No these are some traits which some autistics have and I would not thought this as a description of autism would be either common or accurate.

Ian Wrote:
Bah, everyone was a bit racist in those days ;p

and a bit sexist and a bit Jingoistic.

...and not the world's best mother, either. (At least, not according to her daughter)
There was something a bit suspicious about how her baby boy died.
I used to be in Enid Blytons "Busy Bee" club, collecting milk bottle tops for the P.D.S.A. and it never did me any harm.

Gets me the way they demonise all the childrens and adult entertainmnet of the 50 and 60s, yet what do they replace them with?
Seems like mindless violence is the only thing thats Politically Correct these days!

Ian Wrote:
How has anyone ever won by not doing anything? ;p

Well, if it means they avoided getting into trouble, maybe they won in a kind of a way. Still, nothing ventured nothing gained also holds true in most situations.

Aeolienne Wrote:

Ken G. Wrote:

Wikipedia Wrote:
An oblique critique of a Blyton work is found in Jasper Fforde's novel The Well of Lost Plots (2003). The heroine, Thursday Next, should change the ending of Shadow the Sheepdog by entering the novel's world. Thursday is surprised at the one-dimensionality of the characters. They have limited vocabulary, intelligence and emotional scope, and are confined to designated paths. Even stranger is that the characters attack Thursday simply because they are hungry for feeling and emotion. She finally escapes after showing the characters how to feel guilt, enmity, hate, anger and so on, missing from Blyton's world according to Fforde.
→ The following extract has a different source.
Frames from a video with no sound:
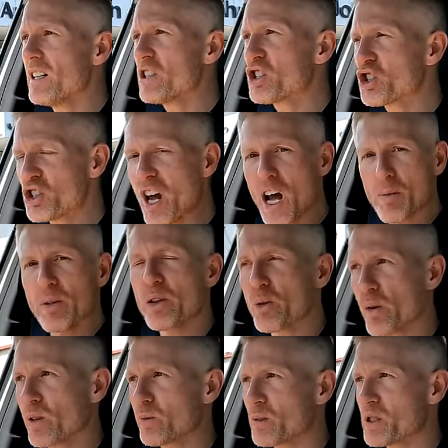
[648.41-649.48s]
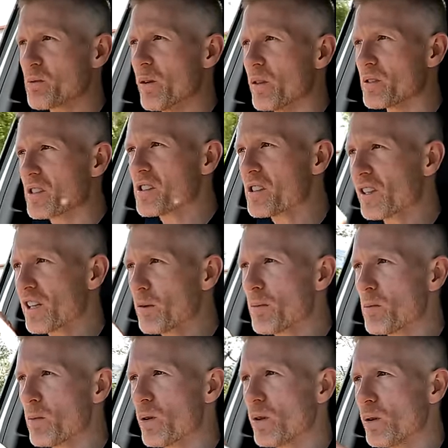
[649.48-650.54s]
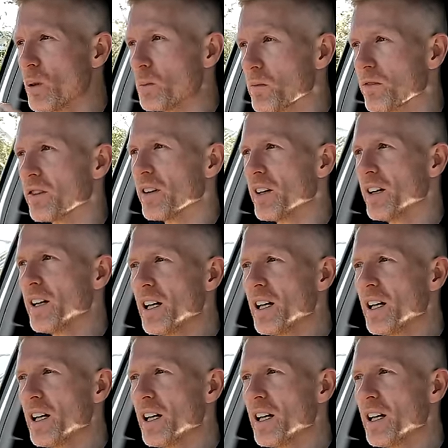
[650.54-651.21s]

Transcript: sharper throttle response, just a little bit more oomph.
This is not jus Fforde's opinion. it is a common opinion.
So - "one-dimensionality of the characters", "limited vocabulary, intelligence and emotional scope, and are confined to designated paths" isn't that a common description of the autistic spectrum?
Is it possible that Blyton, unknowingly, based her characters upon autistic children???
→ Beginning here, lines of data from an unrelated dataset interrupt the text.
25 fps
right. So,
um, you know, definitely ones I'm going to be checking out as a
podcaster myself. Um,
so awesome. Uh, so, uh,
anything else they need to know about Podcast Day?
I haven't spotted any obviously autistic children in what Blyton books I've read. Case in point - IMHO her boarding-school stories promote a very neurotypicalist view of the world. When do you ever read about a character who is introverted, unassuming and rubbish at school sports, and who triumphs in the end by being herself, rather than by "bucking up" and/or following the crowd? Not in St Clare's or The Naughtiest Girl in the School at any rate...
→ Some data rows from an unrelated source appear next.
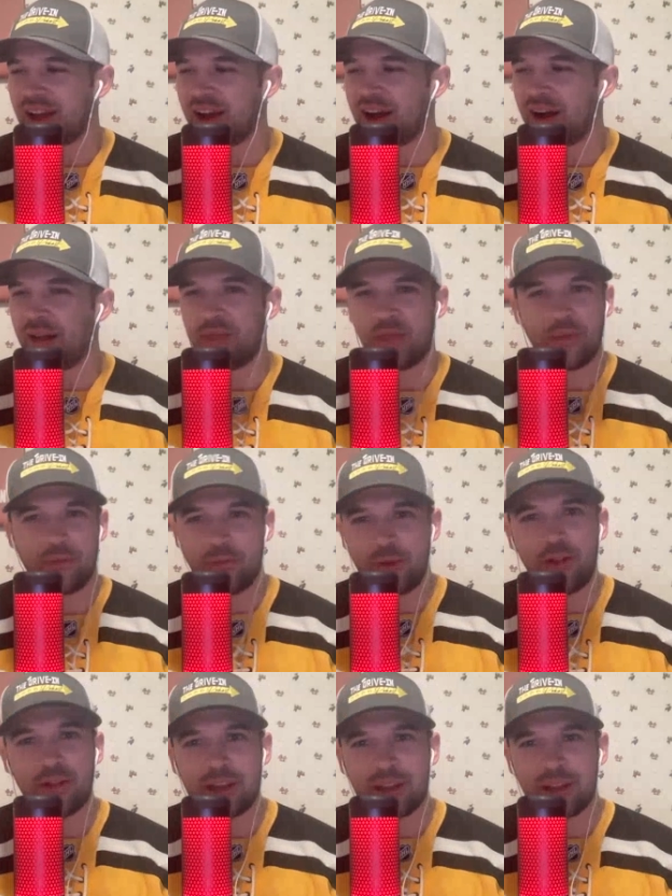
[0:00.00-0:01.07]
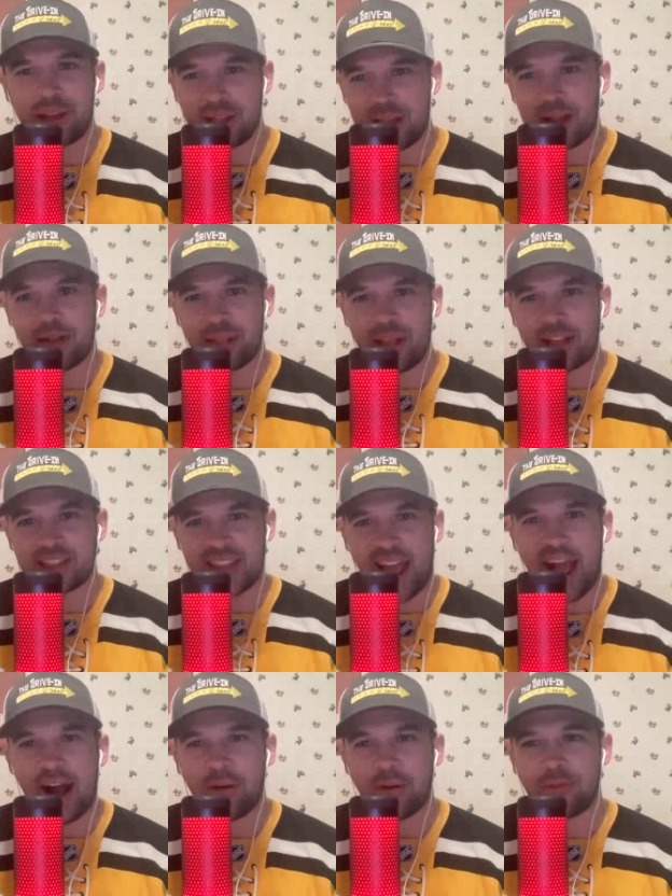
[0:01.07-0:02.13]
uh, the Philly, like that that
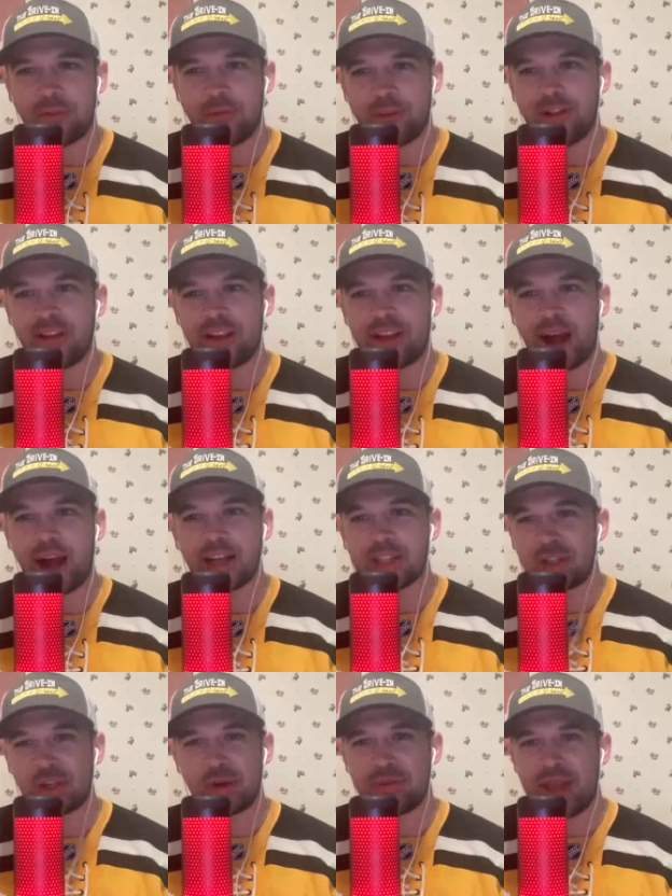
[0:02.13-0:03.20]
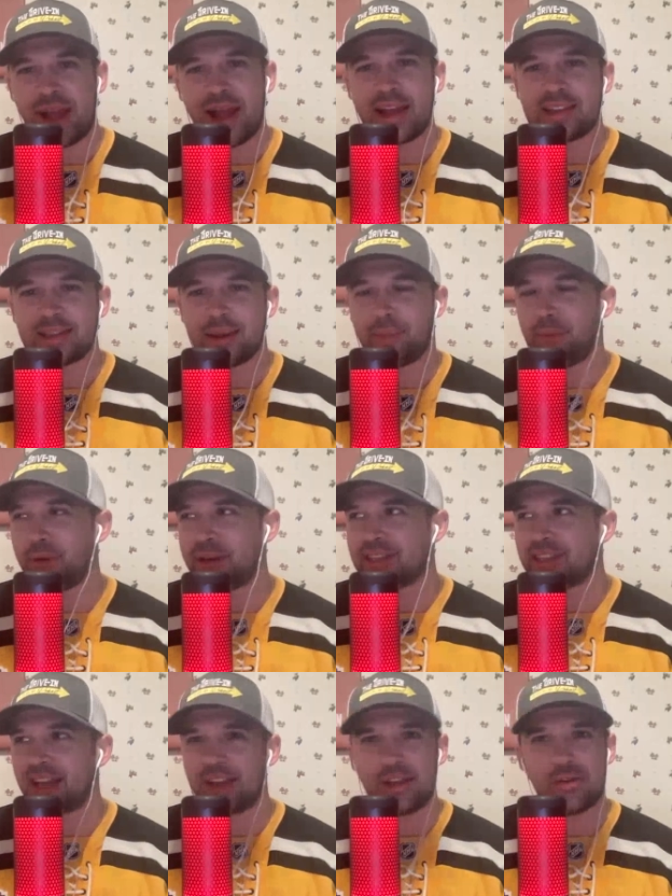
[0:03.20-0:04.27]
town, Philly. I assume that is a
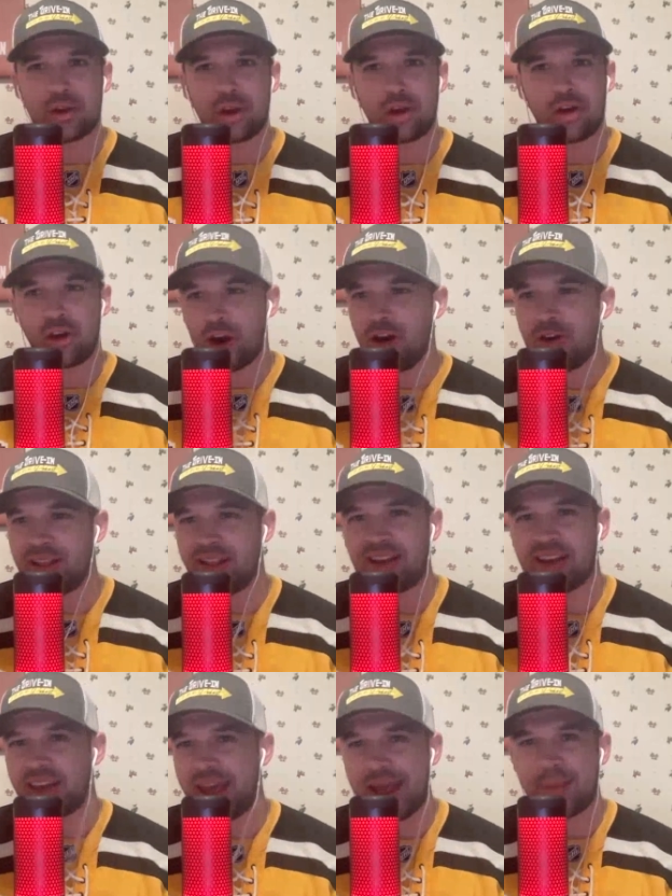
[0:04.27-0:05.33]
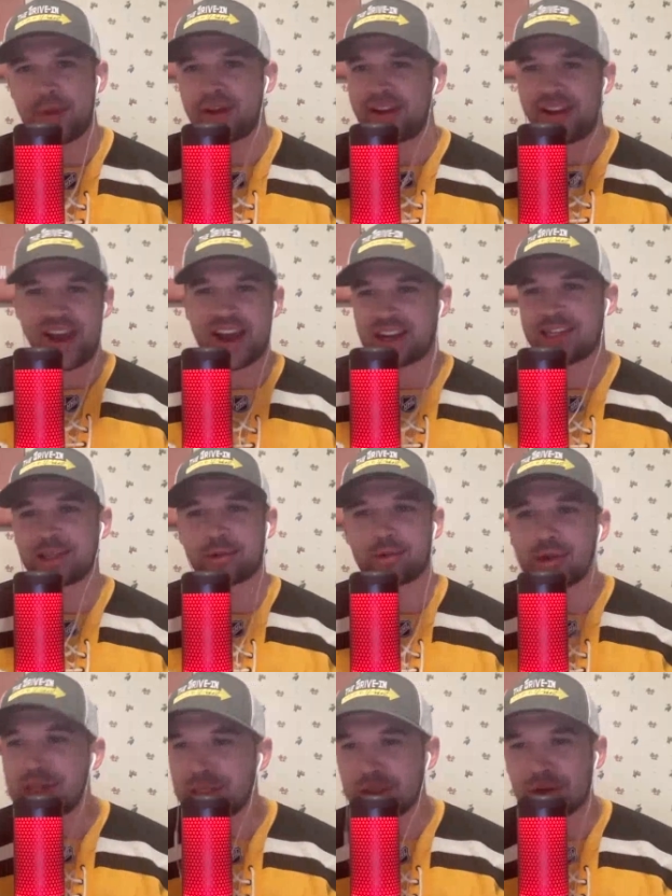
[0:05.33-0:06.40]
place that you could go in the game. You can access
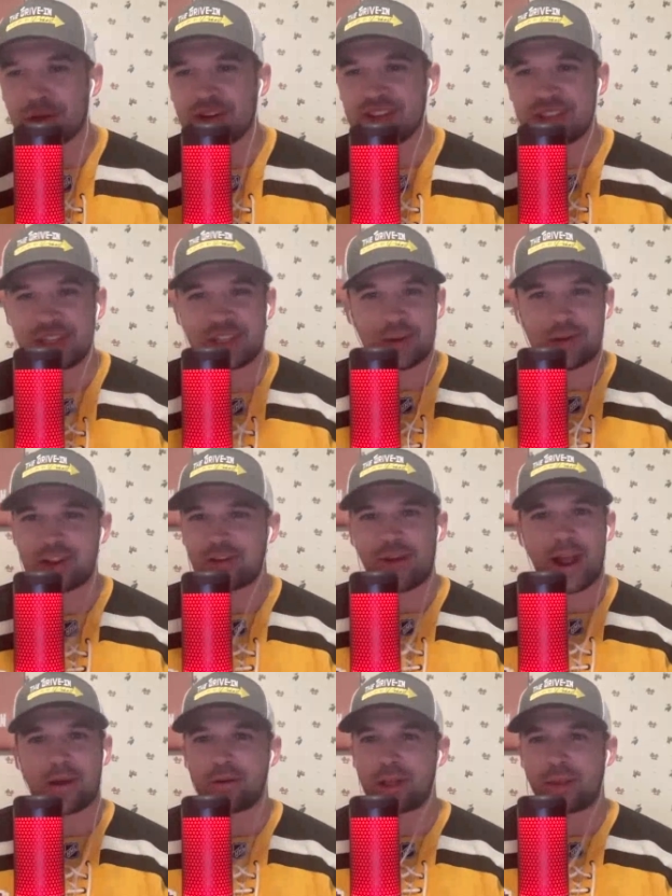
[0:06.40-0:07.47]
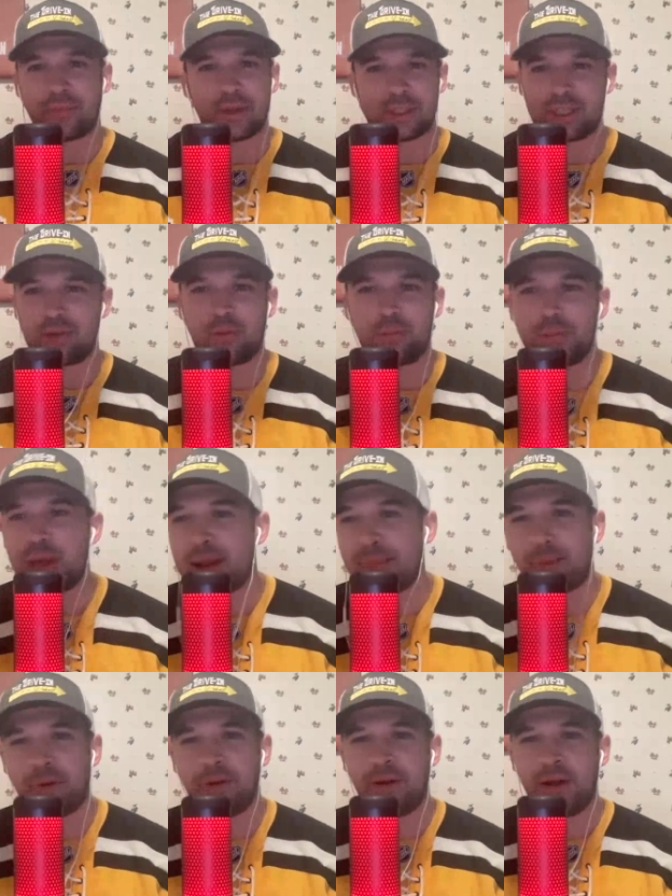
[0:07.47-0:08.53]
resources. You interact with a bunch of different
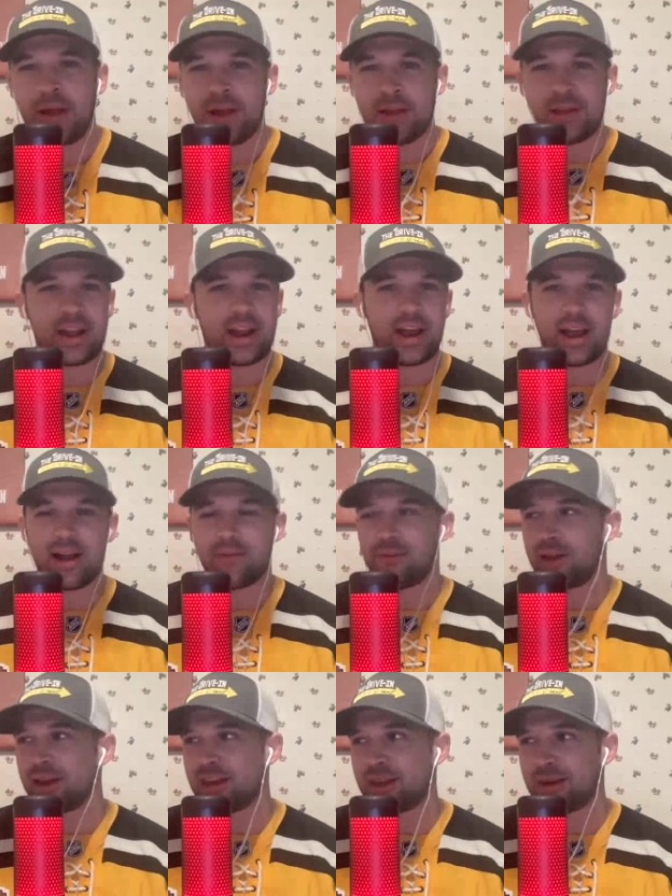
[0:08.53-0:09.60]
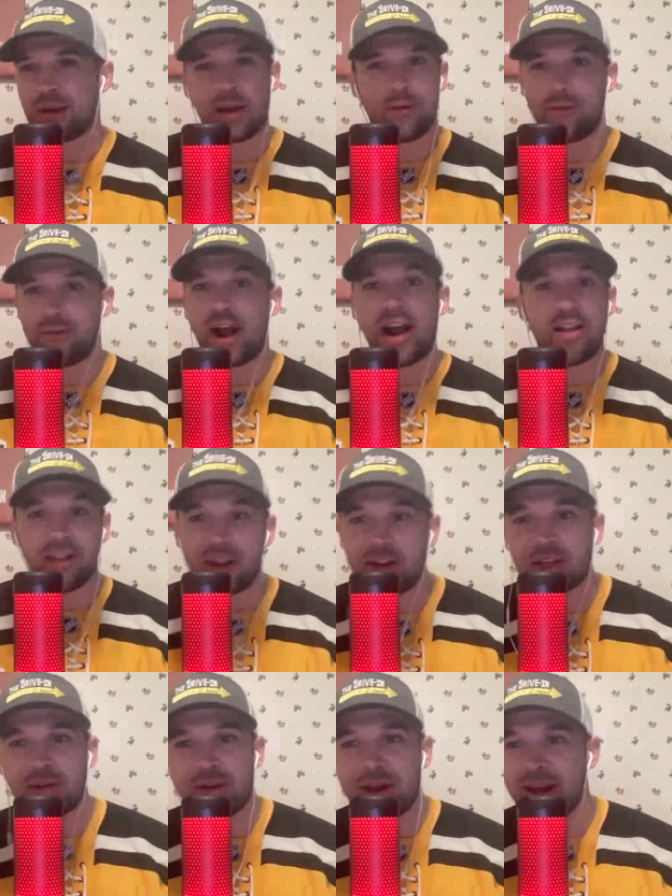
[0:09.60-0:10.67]
people. You could have like violent
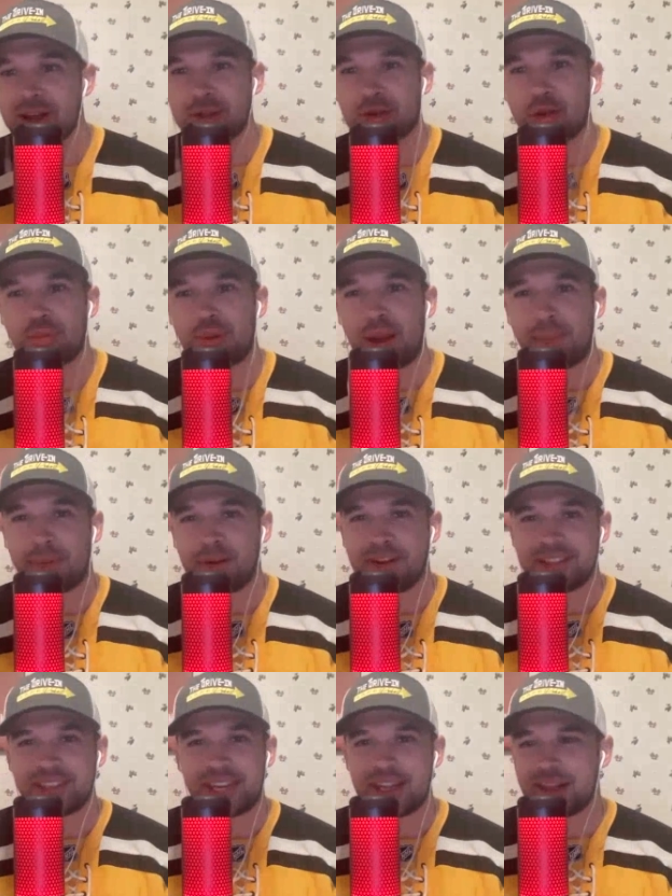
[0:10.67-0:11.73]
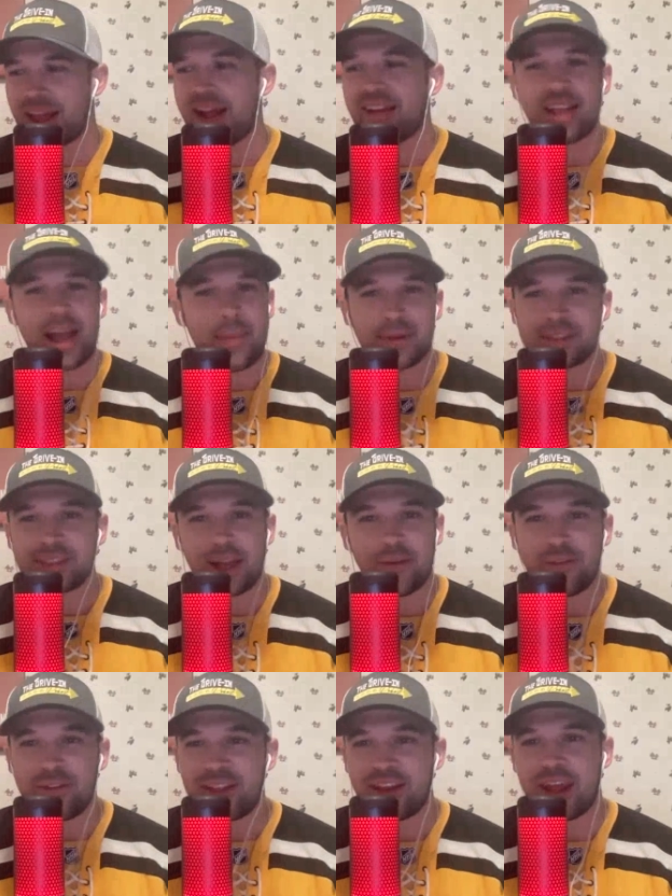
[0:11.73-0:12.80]
interactions with people. It's like that type of
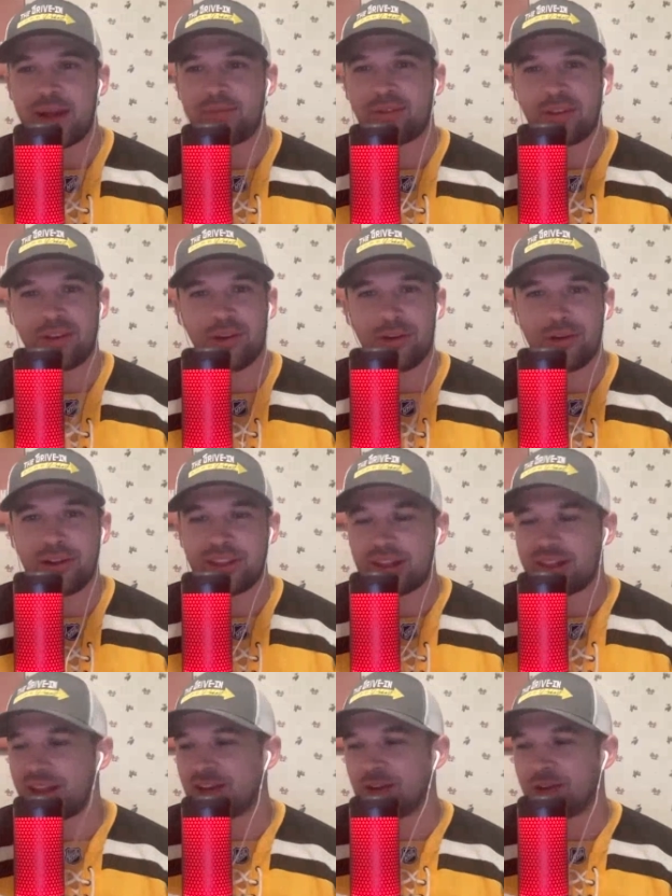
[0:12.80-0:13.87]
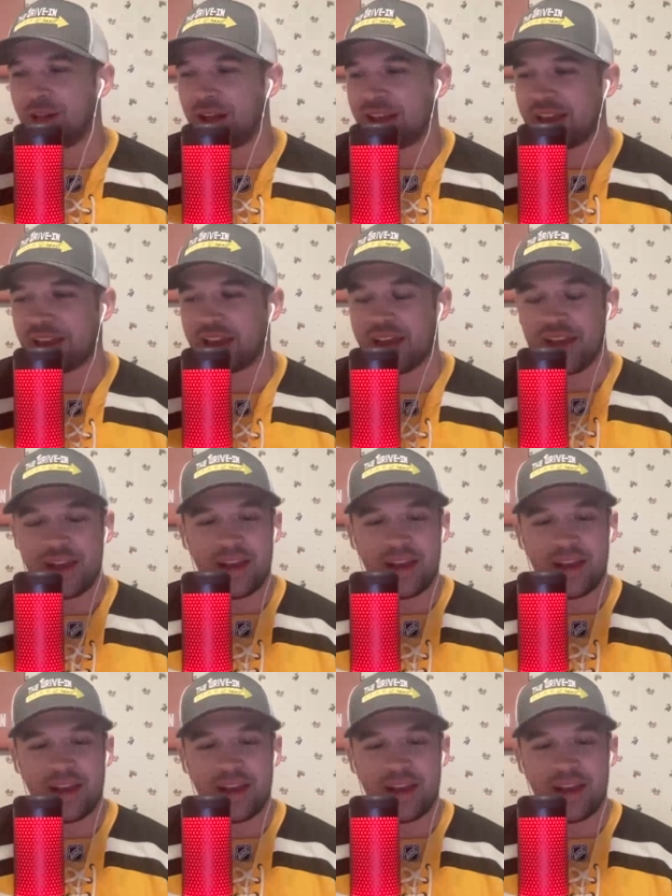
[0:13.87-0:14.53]
stuff in the game too. And then they do like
(a point I made earlier in the thread "Marie Curie, Nikola Tesla and other solitary people" in the General forum)

The books were written years ago, when ppl thought differently. I liked to read them for escapism.

Timelord Wrote:

LoftyD Wrote:
wasn't she racist though? Or was that the damn media lying like usual...


Ian's right - the media was lying because they deliberately misinterpreted the one dimensional characters in their own three dimensional manner, and ran with that.


There were passages in The Island of Adventure and The Valley of Adventure that I thought were racist. Does that make me the lying media?

And Nambo, there have been plenty of children's writers since the 50s/60s who don't deal only with "mindless violence". I suggest you have a look at the Oxford Companion to Children's Literature (ed. Humphrey Carpenter & Mari Pritchard).